Today, in a thoughtful opinion that is likely to affect Congressional deliberations over the next few weeks, the Second Circuit Court of Appeals held the NSA bulk data collection program is illegal because it is unauthorized under Section 215 of USA Patriot Act. Therefore, it did not reach constitutional issues raised by challengers. Here is a key passage of the decision:
The government’s approach essentially reads the “authorized investigation” language out of the statute. Indeed, the government’s information‐gathering under the telephone metadata program is inconsistent with the very concept of an “investigation.” To “investigate” something, according to the Oxford English Dictionary, is “[t]o search or inquire into; to examine (a matter) systematically or in detail; to make an inquiry or examination into.”9 8 Oxford English Dictionary 47 (2d ed. 2001). Section 215’s language thus contemplates the specificity of a particular investigation – not the general counterterrorism intelligence efforts of the United States government. But the records in question here are not sought, at least in the first instance, because the government plans to examine them in connection with a “systematic examination” of anything at all; the records are simply stored and kept in reserve until such time as some particular investigation, in the sense in which that word is traditionally used in connection with legislative, administrative, or criminal inquiries, is undertaken. Only at that point are any of the stored records examined. The records sought are not even asserted to be relevant to any on‐ going “systematic examination” of any particular suspect, incident, or group; they are relevant, in the government’s view, because there might at some future point be a need or desire to search them in connection with a hypothetical future inquiry.

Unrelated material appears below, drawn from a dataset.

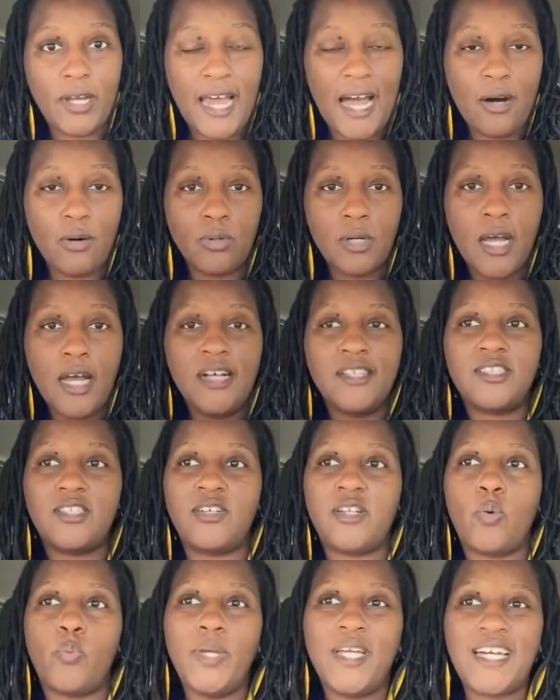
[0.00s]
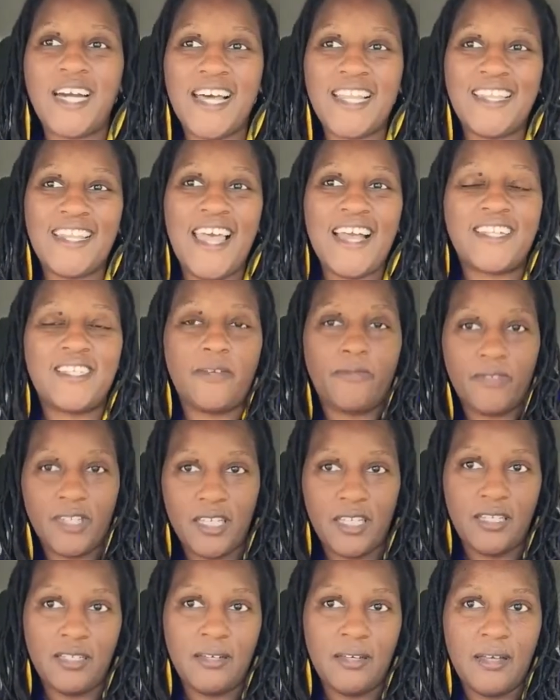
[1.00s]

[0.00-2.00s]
out, so that we collectively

(Jim Harper and I have been arguing this for a couple years, as you can read here.)
In response to the government’s argument that Congress “ratified” its expansive reading of Section 215 when it reauthorized the Act, the Court says that “Congress cannot reasonably be said to have ratified a program of which many members of Congress – and all members of the public – were not aware.”

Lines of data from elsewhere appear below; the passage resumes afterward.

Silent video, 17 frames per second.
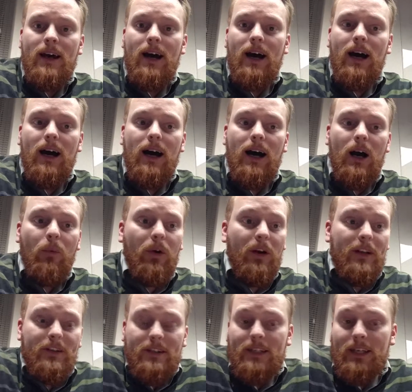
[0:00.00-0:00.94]
uh, I
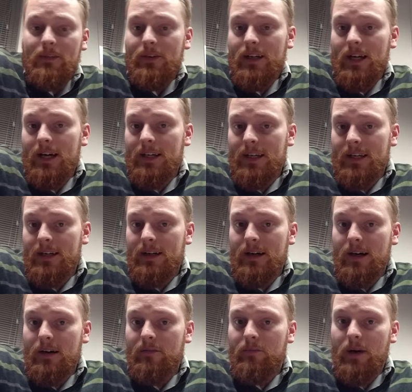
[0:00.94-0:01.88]
wanted to just give you an idea
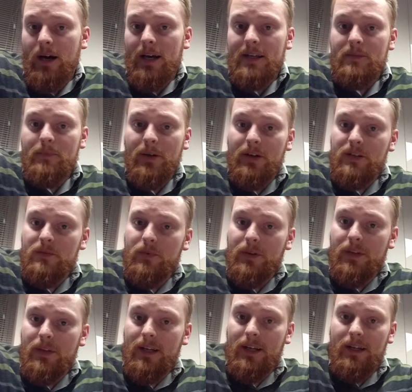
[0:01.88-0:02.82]
of my experience
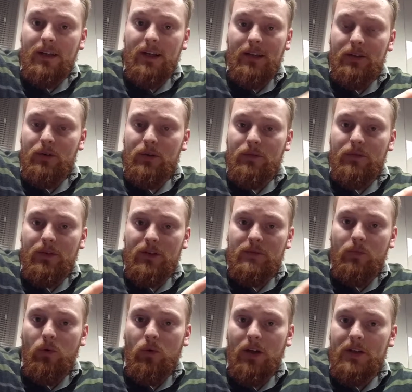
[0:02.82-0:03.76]
with it at, at
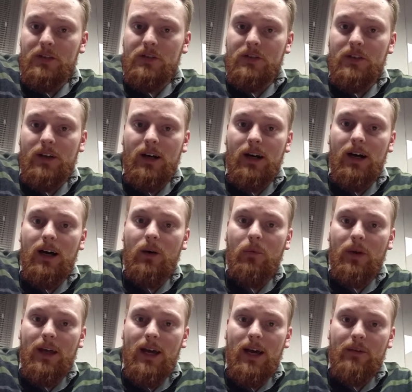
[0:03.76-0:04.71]
UniFirst Mortgage. Uh,
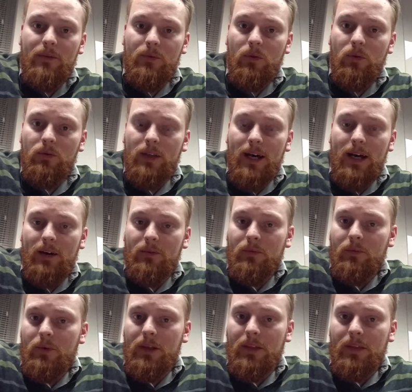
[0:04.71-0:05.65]
we have it rolled
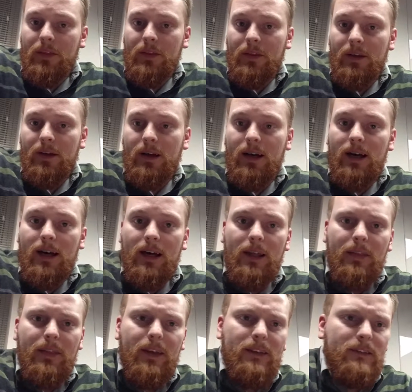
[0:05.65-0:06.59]
out with, uh,
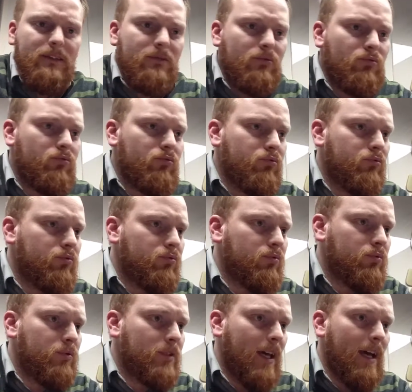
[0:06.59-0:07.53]
I think,
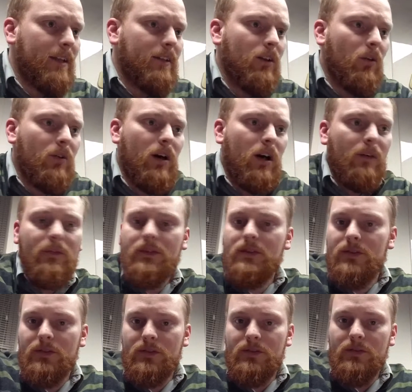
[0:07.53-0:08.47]
10 loan
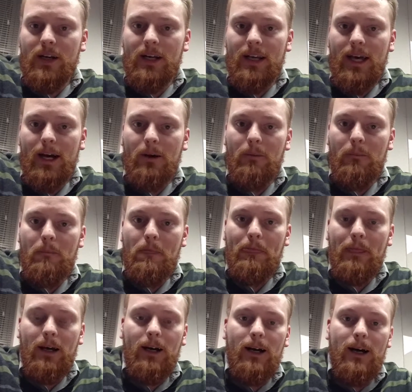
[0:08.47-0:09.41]
officers right now.
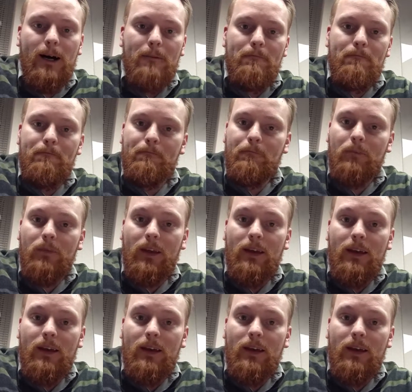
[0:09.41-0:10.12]
Um,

With respect to the constitutional challenges, the court then observes:
Because we conclude that the challenged program was not authorized by the statute on which the government bases its claim of legal authority, we need not and do not reach these weighty constitutional issues. The seriousness of the constitutional concerns, however, has some bearing on what we hold today, and on the consequences of that holding.
Finally, we are not unmindful that a full debate by Congress of the appropriateness of a program such as that now operated by the government may result in the approval of a program with greater safeguards for privacy, or with other limitations, that are not now in place and that could alter or even moot the issues presented by appellants. . .
The constitutional issues, however, are sufficiently daunting to remind us of the primary role that should be played by our elected representatives in deciding, explicitly and after full debate, whether such programs are appropriate and necessary. Ideally, such issues should be resolved by the courts only after such debate, with due respect for any conclusions reached by the coordinate branches of government.
Finally, the court declined to issue a preliminary injunction, and remanded to the District Court to weigh the merits of such an injunction in light of its statutory ruling. But it then noted that the case could well be rendered moot by Congress in the coming weeks:
[G]iven the necessity of congressional action, the statutory issues on which we rest our decision could become moot (at least as far as the future of the telephone metadata program is concerned), and the constitutional issues appellants continue to press radically altered, by events that will occur in a short time frame. If Congress decides to authorize the collection of the data desired by the government under conditions identical to those now in place, the program will continue in the future under that authorization. There will be time then to address appellants’ constitutional issues, which may be significantly altered by the findings made, and conclusions reached, by the political branches, and to decide what if any relief appellants are entitled to based on our finding that the program as it has operated to date is unlawful. If Congress decides to institute a substantially modified program, the constitutional issues will certainly differ considerably from those currently raised. If Congress fails to reauthorize § 215 itself, or reenacts § 215 without expanding it to authorize the telephone metadata program, there will be no need for prospective relief, since the program will end, and once again there will be time to address what if any relief is required in terms of the data already acquired by the government.
This decision should affect the debate over reauthorization of the Patriot Act in the next few weeks. As important as it is, the Second Circuit’s reading of § 215 is far from the last word. And Congress may well wish to codify its holding to ensure that bulk date seizures of all our phone, bank, credit card, and medical record for later searches are not authorized by law. But however this legislative debate concludes, today’s ruling vindicates some of the arguments that those of us have been making against the NSA’s bulk date seizure program.